For every entry below, give an exact repeat and leave out the pictures.
--- Input material Enclosed Below ---
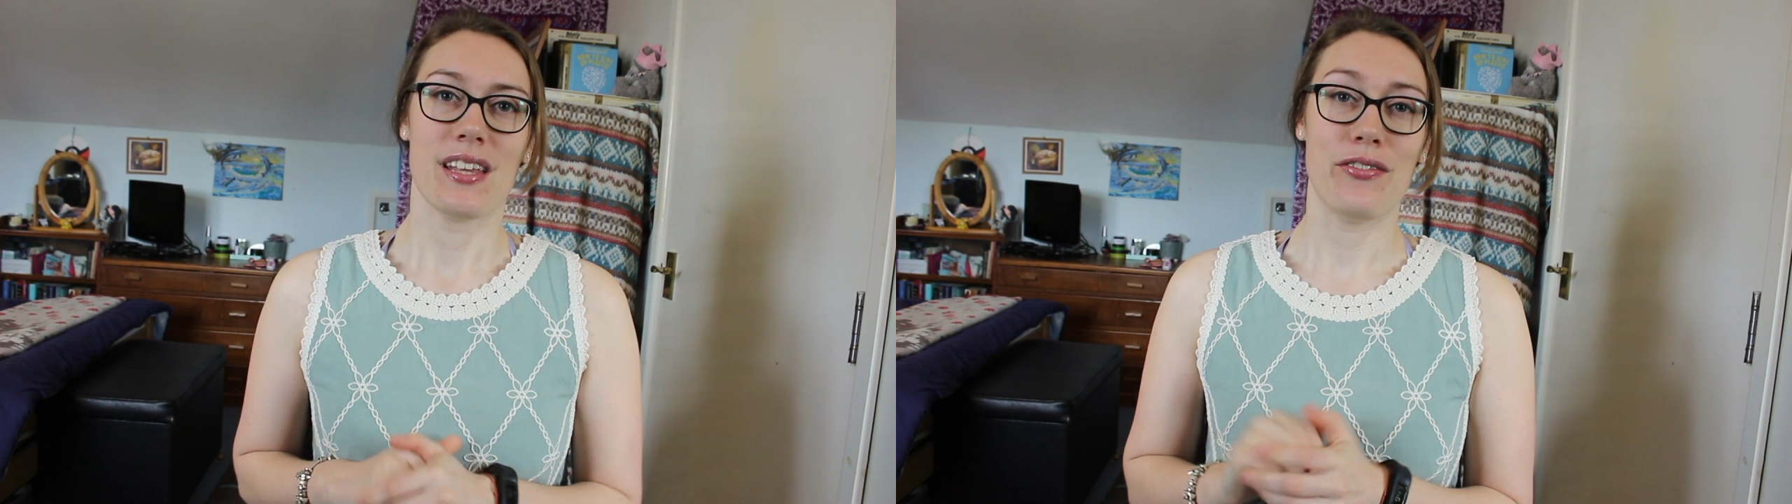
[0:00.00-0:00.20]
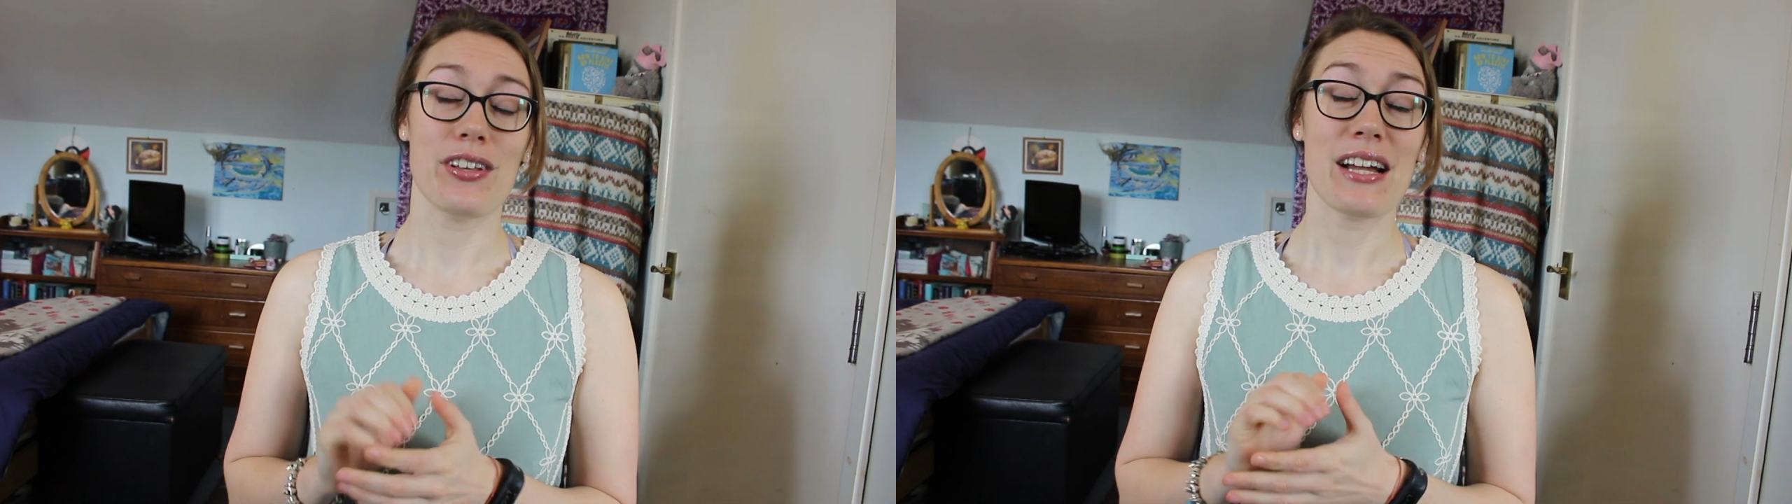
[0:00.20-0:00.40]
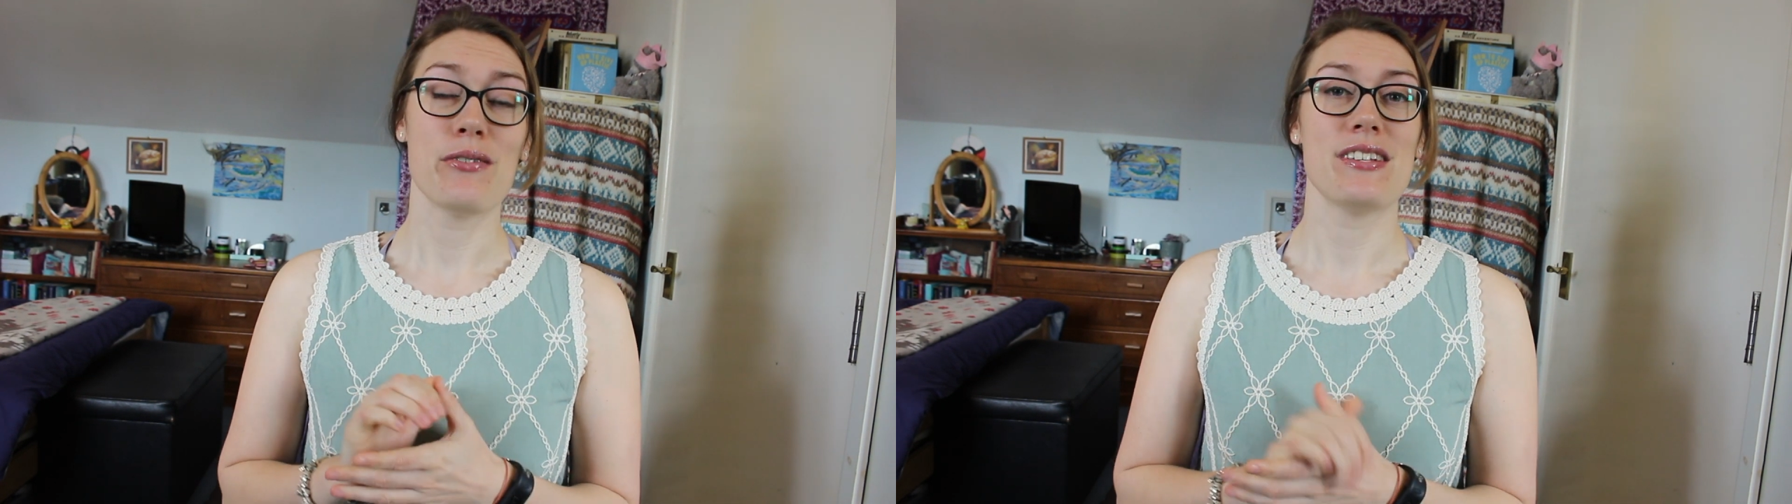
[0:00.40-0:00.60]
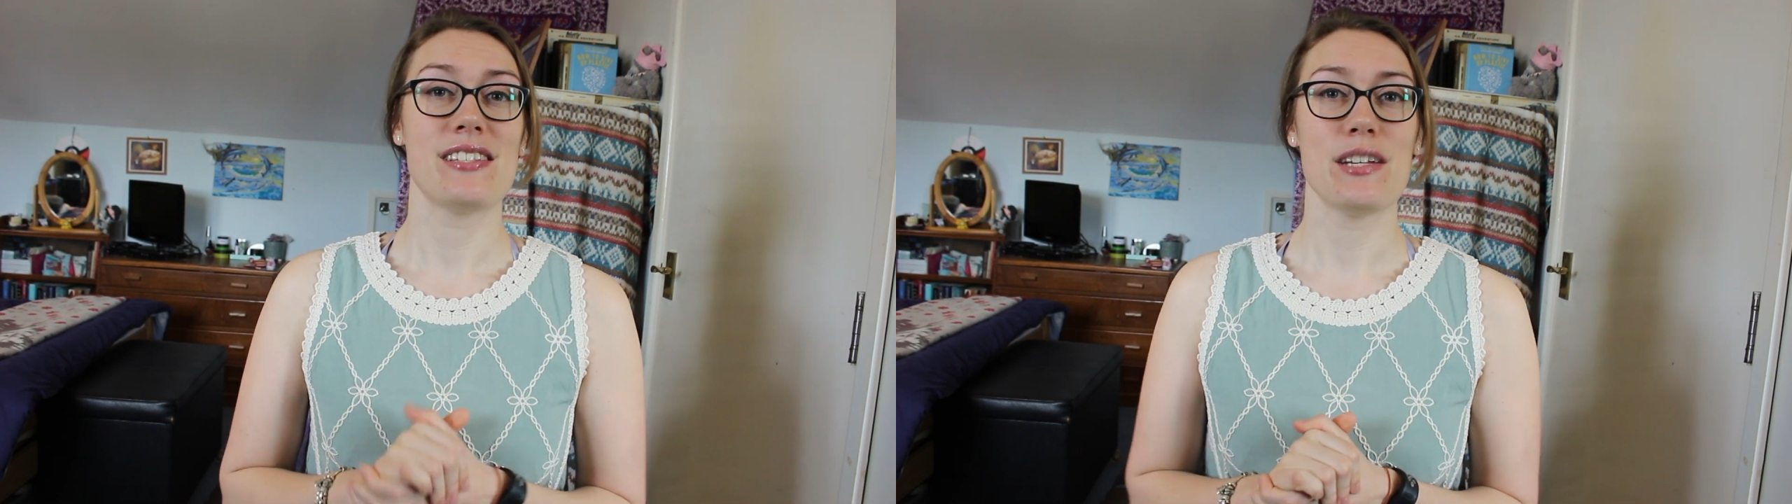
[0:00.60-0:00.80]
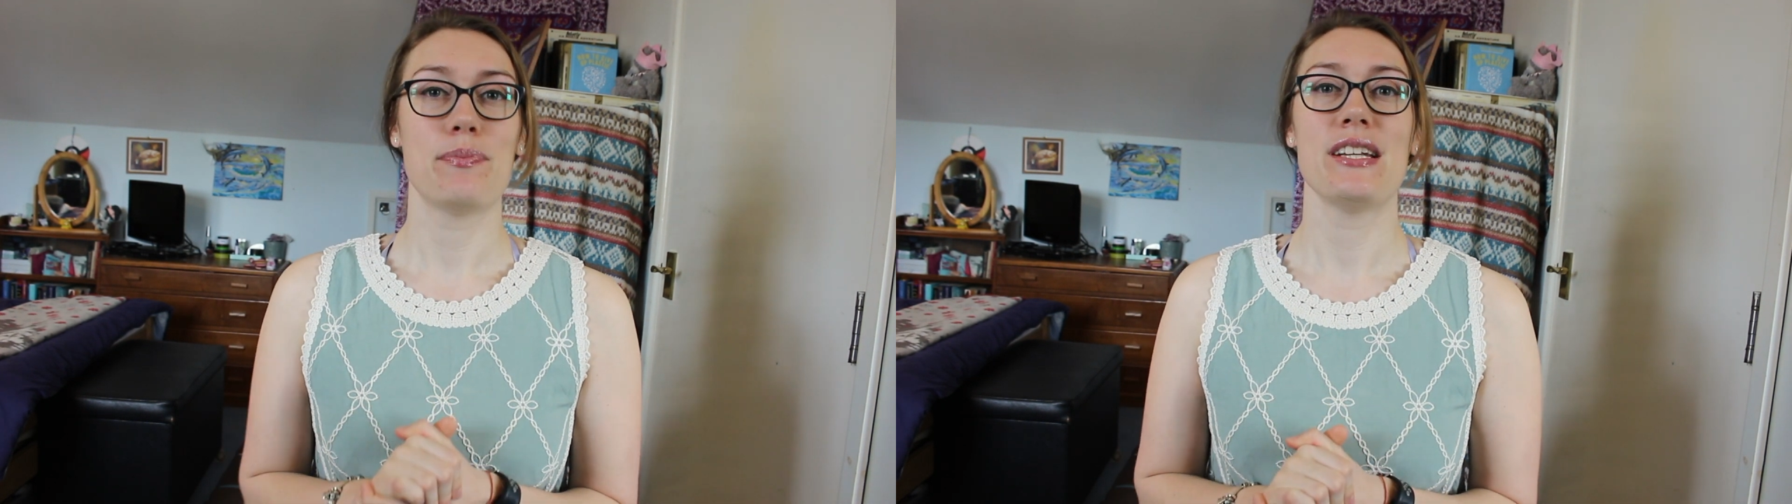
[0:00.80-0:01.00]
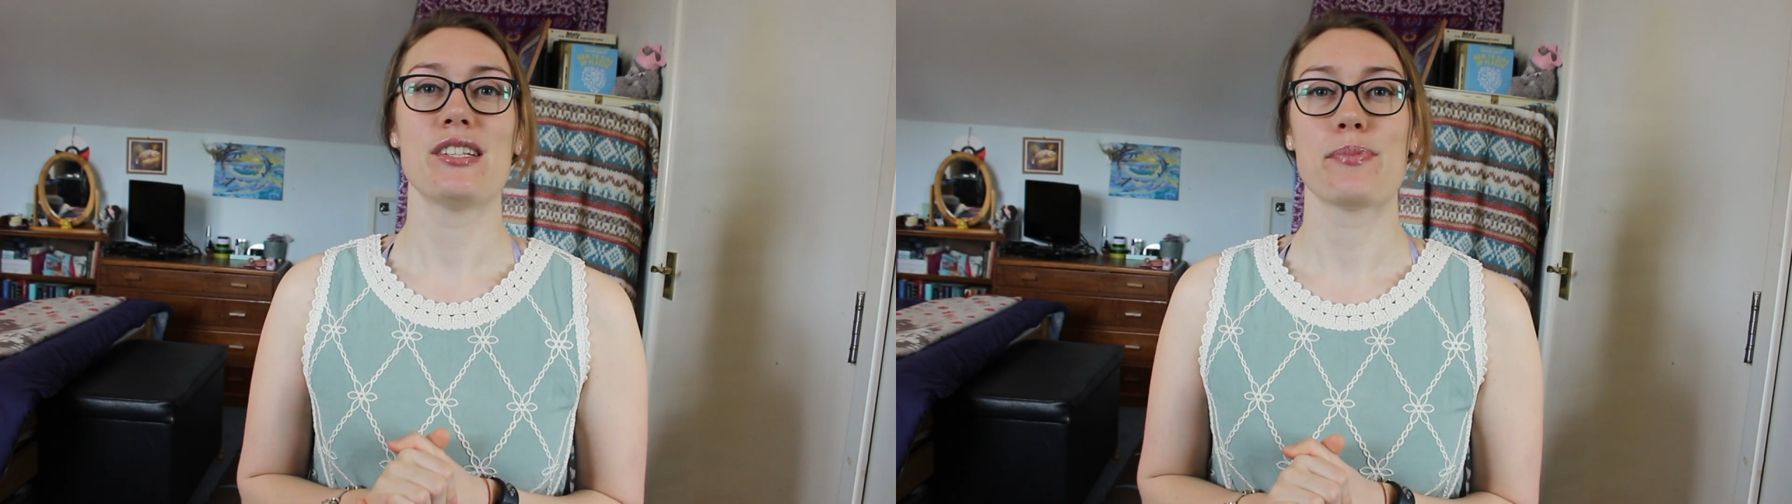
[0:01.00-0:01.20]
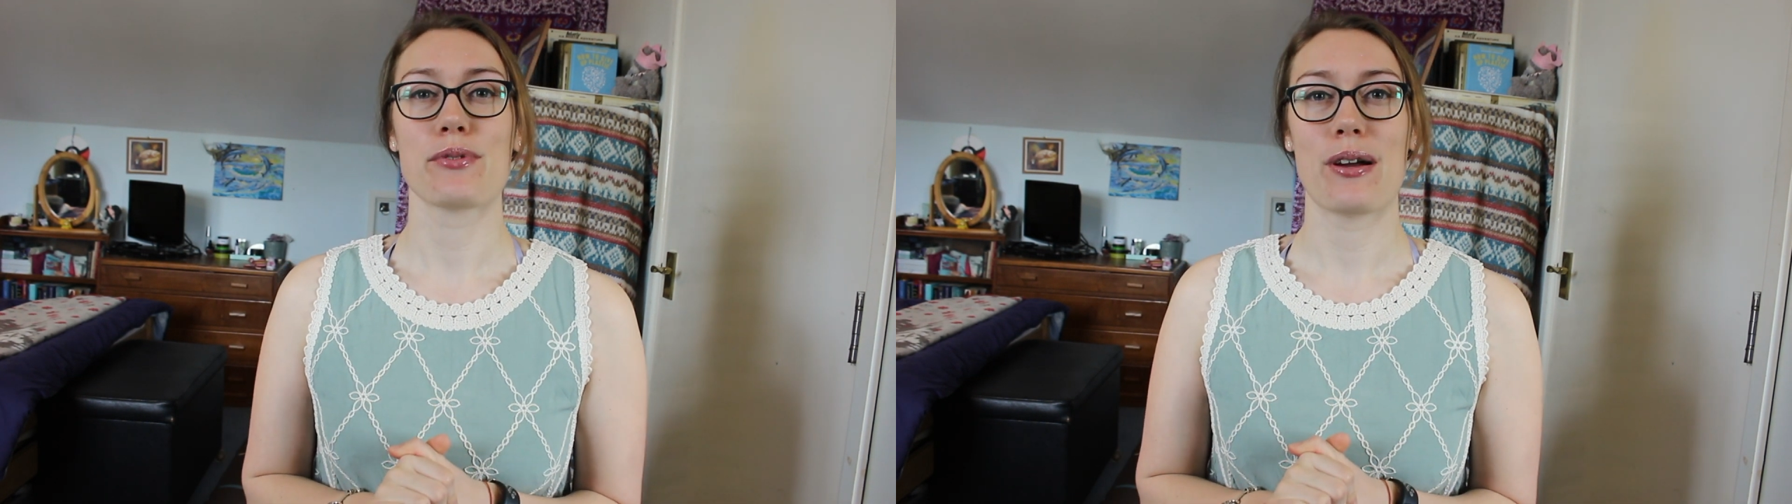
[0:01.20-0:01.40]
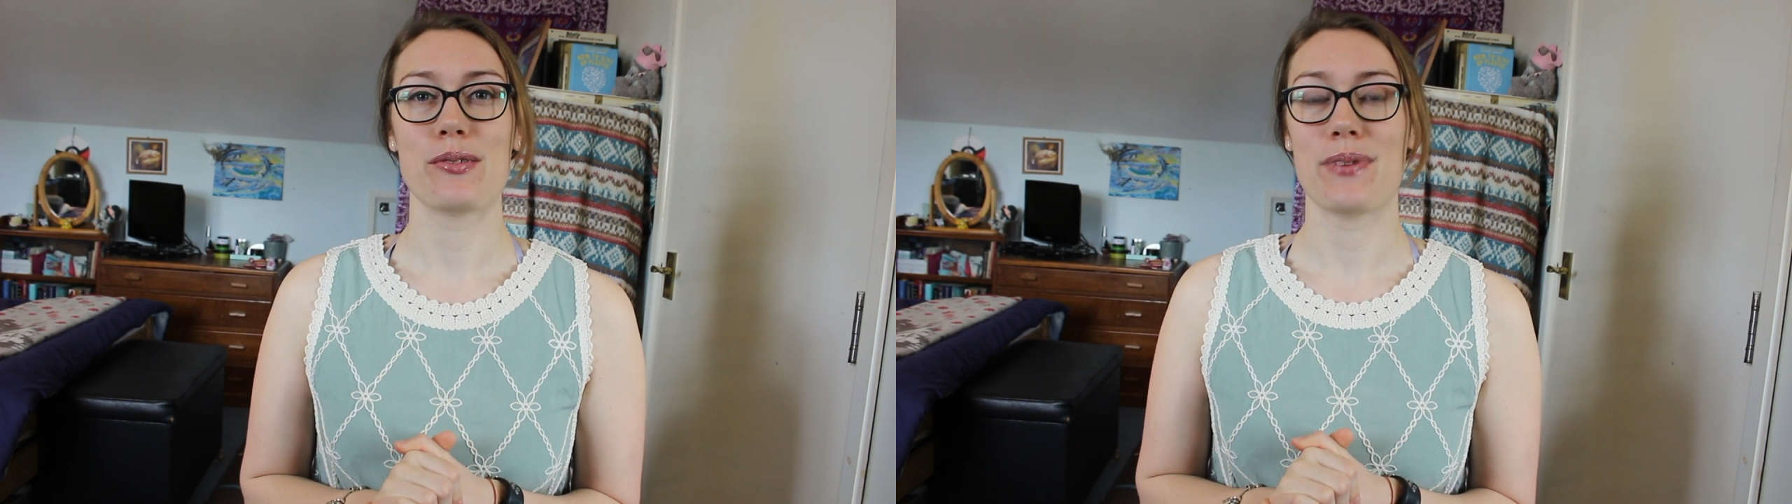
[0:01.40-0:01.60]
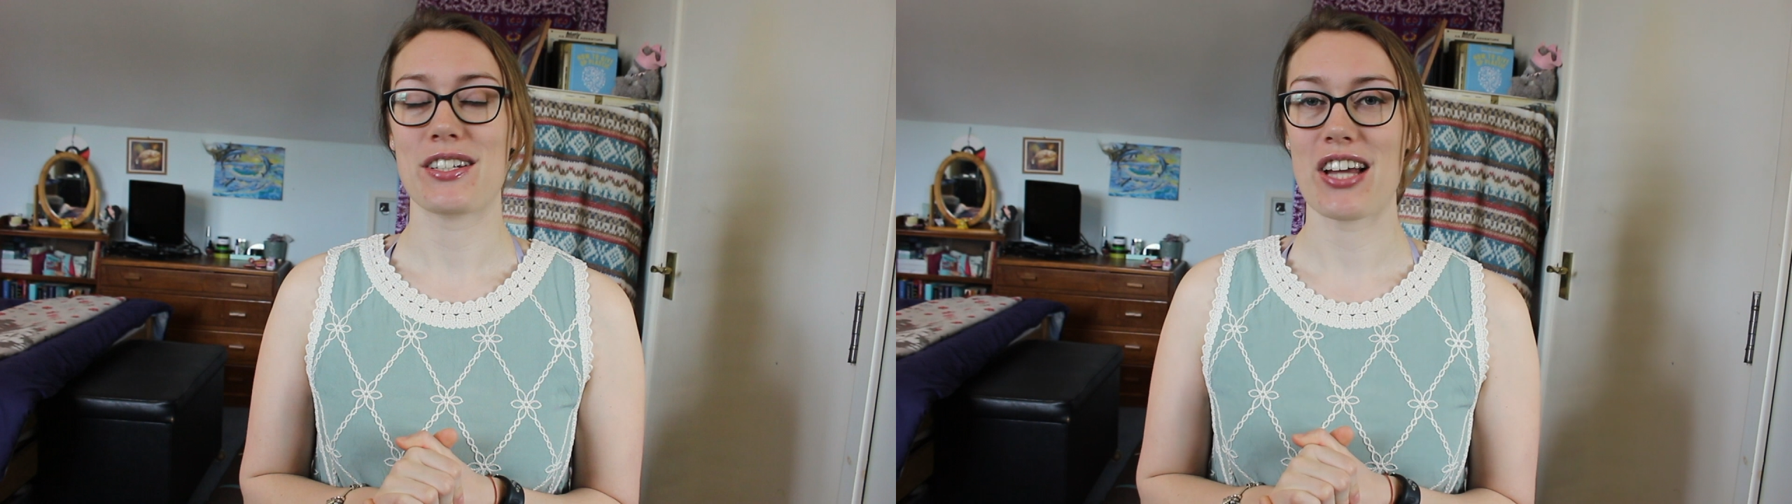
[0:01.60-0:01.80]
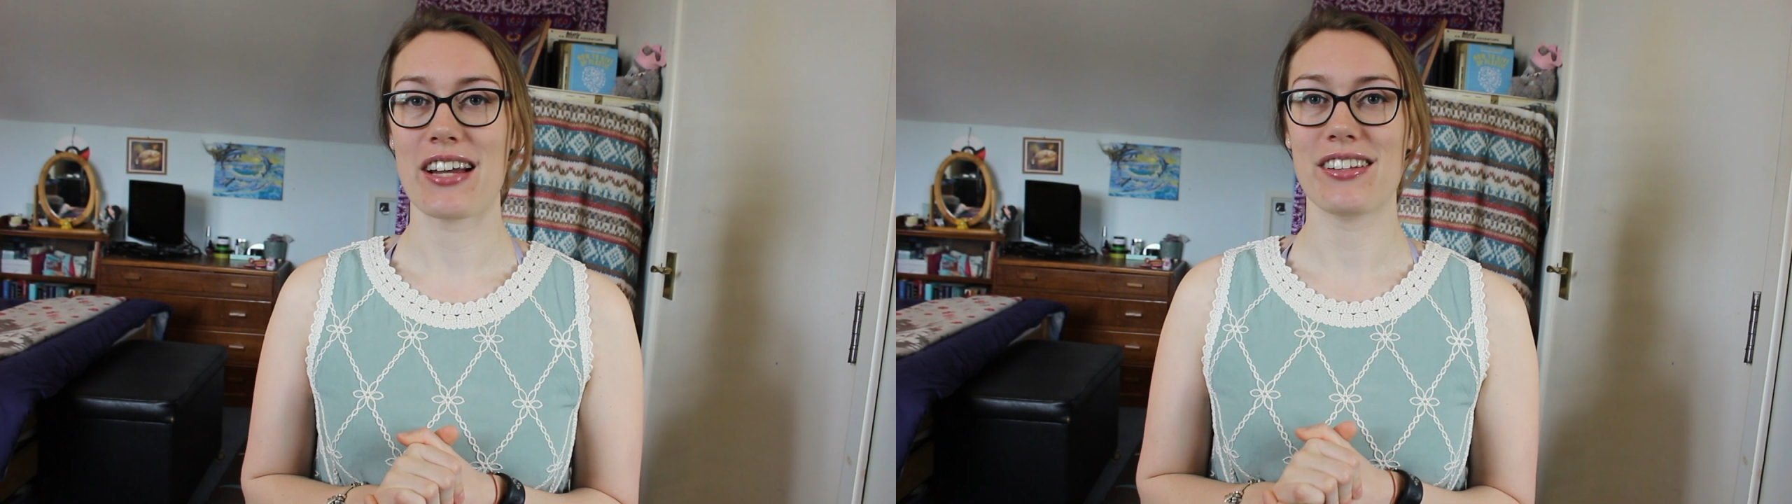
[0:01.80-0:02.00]
If you like what you see, please subscribe to my
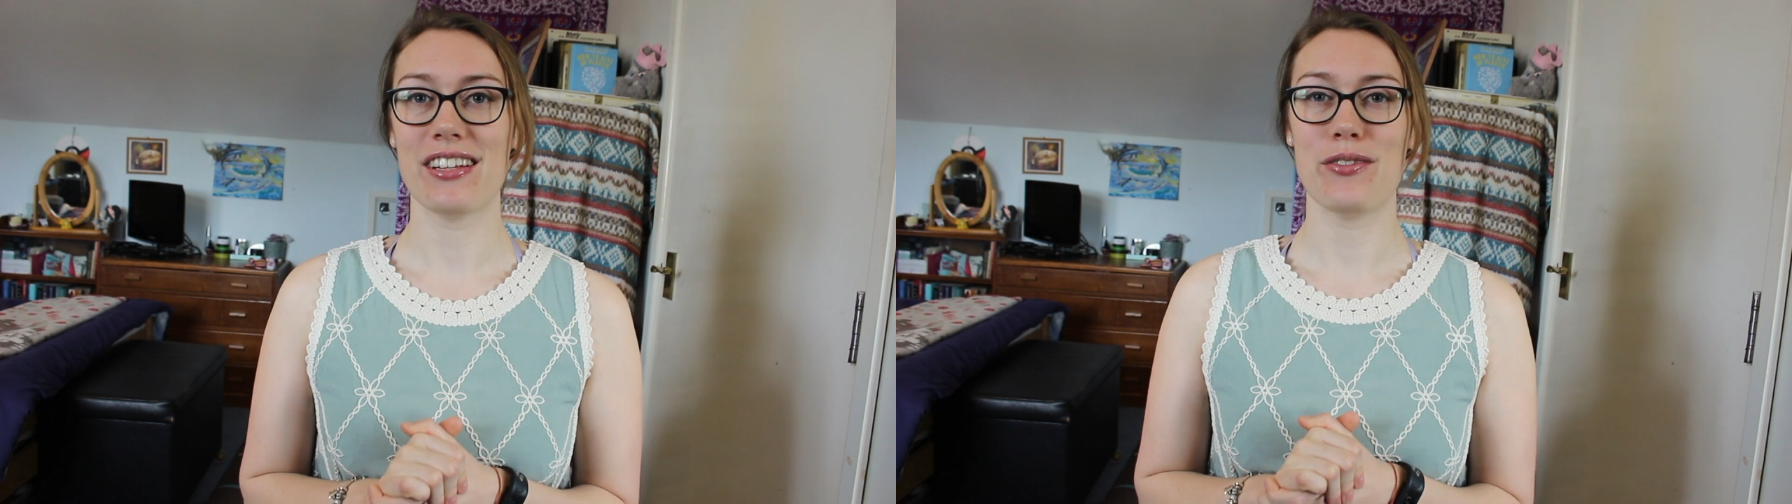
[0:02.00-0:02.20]
channel.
--- End of Enclosed Input material ---
Written answer
[0:00.00-0:00.20]
[0:00.20-0:00.40]
[0:00.40-0:00.60]
[0:00.60-0:00.80]
[0:00.80-0:01.00]
[0:01.00-0:01.20]
[0:01.20-0:01.40]
[0:01.40-0:01.60]
[0:01.60-0:01.80]
[0:01.80-0:02.00]
If you like what you see, please subscribe to my
[0:02.00-0:02.20]
channel.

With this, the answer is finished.